The Government’s NHS funding commitment: The EMC perspective
Health Secretary, Jeremy Hunt announced yesterday that the government will be investing another round of funds into improving NHS technology, bringing the total funds available to £1 billion. The aim is to bring new and more efficient technology into the NHS to allow the day to day actions to run more smoothly.
Jeremy Hunt wants the money to be used to help to deliver the government’s commitment to allow everyone to book GP appointments and order repeat prescriptions online by March 2015. The money will also be spent on systems allowing hospitals and GP surgeries to share patients’ electronic records, enabling better coordination between health organisations including GPs and hospitals.
Chris Roche, Chief Technology Officer, EMC EMEA says “We welcome the news that the Government is committing to funding and delivering a large scale clinical database. This is vital for reducing paperwork, improving patient management and the patient experience within the NHS as it copes with an aging population and growing numbers of chronic disease sufferers. Crucially, it will play a vital role as bio-informatics and data-driven healthcare starts to take a role in supporting a broader strategic transformation of the NHS, turning it into a predictive care body that tackles disease before it strikes. Our hope is that this is – far from being a ‘pet project’, as the shadow health minister asserts – a core component of a broader transformation effort.

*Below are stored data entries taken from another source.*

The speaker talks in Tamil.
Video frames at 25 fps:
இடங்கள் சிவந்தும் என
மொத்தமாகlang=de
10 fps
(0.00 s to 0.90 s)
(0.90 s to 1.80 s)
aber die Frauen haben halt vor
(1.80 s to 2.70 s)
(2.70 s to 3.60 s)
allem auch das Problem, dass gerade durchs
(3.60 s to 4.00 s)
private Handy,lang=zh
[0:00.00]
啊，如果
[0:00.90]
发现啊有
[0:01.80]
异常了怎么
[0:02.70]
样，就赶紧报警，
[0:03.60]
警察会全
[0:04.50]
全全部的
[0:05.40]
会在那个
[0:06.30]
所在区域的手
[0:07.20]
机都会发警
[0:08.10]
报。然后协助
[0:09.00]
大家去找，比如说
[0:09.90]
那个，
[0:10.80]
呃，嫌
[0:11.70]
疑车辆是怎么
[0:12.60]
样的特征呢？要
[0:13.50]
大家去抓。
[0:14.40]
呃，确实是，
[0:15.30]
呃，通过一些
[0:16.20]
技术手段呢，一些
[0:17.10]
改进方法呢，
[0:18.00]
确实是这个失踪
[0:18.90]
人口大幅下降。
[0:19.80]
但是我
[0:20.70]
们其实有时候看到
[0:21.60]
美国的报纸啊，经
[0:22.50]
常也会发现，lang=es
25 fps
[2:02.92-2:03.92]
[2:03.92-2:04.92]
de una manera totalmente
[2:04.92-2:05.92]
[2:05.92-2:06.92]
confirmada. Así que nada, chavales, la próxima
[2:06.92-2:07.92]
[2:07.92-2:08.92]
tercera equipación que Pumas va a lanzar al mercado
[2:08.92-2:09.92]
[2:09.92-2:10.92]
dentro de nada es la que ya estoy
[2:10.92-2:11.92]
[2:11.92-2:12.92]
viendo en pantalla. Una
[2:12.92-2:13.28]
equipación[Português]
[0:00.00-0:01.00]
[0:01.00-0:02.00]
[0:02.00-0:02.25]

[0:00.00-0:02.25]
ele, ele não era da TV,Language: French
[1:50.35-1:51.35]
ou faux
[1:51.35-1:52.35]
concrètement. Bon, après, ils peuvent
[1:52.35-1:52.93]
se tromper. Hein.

Key to this transformation will be to join up clinical (Phenotype) and molecular (Genotype) data to improve patient outcomes; that is, linking clinical symptoms with genetic data to identify and deliver the swiftest route to recovery and ultimately, improved survivability. For example, using a DNA test to prescribe the correct chemotherapy drugs for skin cancer raises the rate of effectiveness from 10 per cent to 70 per cent creating a significant saving in later treatments, hospital and in-home care.
This database, and others like it including the 100,000 genome project and the foundation of Genomics England, are key to the way we improve the way we share and linking data. Joining up data sets on the clinical side of the equation can only help this process.
As with all things data and particularly health related, however, data privacy and security are real concerns that should be debated in an open forum. But it is good to see the Government understanding the role that data and bio-informatics plays in transforming healthcare and that they are funding the change.
Partnerships, such as ours with Aridhia, are emerging that aim to use big data technologies and techniques to create a platform capable of revolutionising the management of chronic health conditions such as cancer, diabetes, pulmonary conditions and cardiovascular disease. This can happen in a number of ways:
• through the use of predictive analytics set across multiple datasets in real-time;
• through the delivery of stratified medical pathways, drawing on patient, environmental, social and genetic data to anticipate treatment pathways;
• through the correlation, analysis and interpretation of telehealth, telemetry and genomic data to treat disease preemptively.
Digitising patient records and making them available to stratified care will help with long term goals of cutting NHS costs and predicting pathways to better health.”